## Your instructions
Take the entries below and print only the lines from the one with "[0:00.80-0:01.60]" through the one with "Transcript: kali ini", exactly as they stand, both ends included.

Items from a dataset:
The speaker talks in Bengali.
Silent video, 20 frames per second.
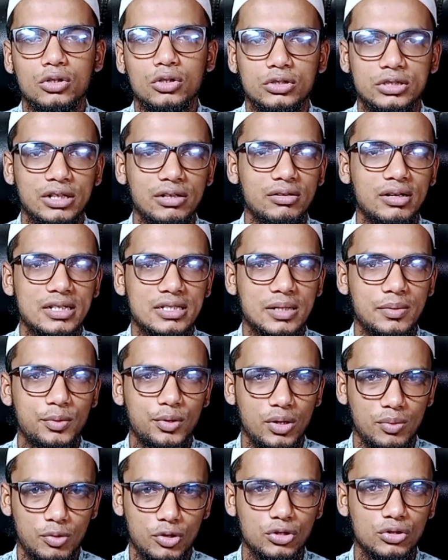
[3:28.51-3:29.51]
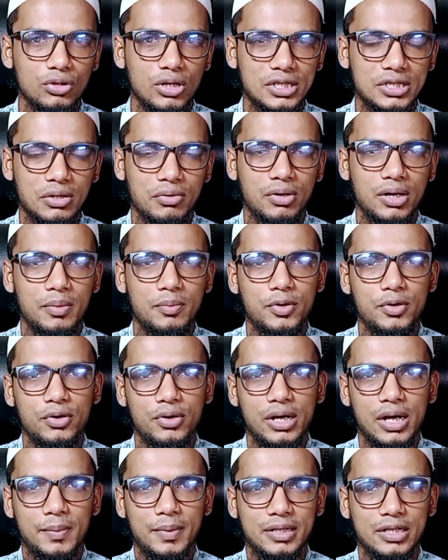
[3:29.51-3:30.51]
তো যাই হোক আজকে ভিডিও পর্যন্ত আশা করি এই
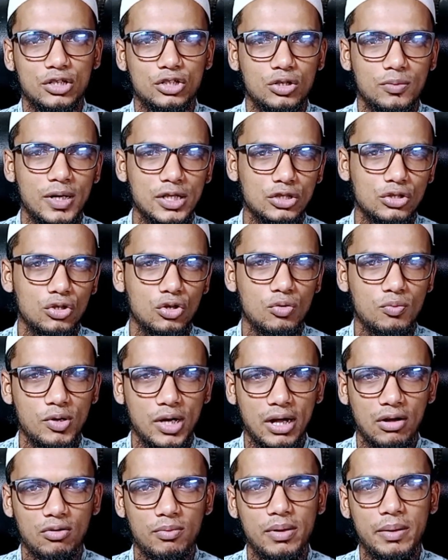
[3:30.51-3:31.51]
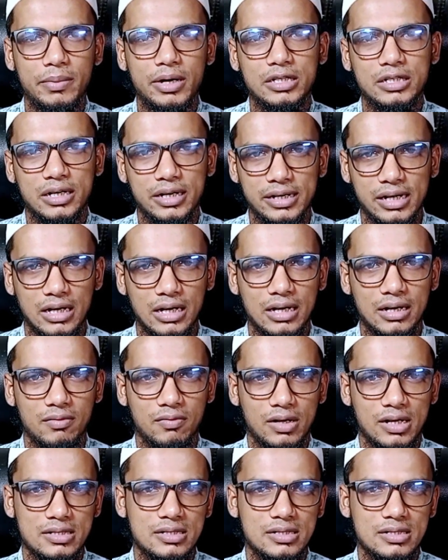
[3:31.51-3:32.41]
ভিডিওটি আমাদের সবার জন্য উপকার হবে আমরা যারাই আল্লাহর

* * *

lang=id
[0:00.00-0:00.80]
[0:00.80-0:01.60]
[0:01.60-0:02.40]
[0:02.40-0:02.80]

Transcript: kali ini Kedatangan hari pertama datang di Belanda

## Exercise solution
[0:00.80-0:01.60]
[0:01.60-0:02.40]
[0:02.40-0:02.80]

Transcript: kali ini Kedatangan hari pertama datang di Belanda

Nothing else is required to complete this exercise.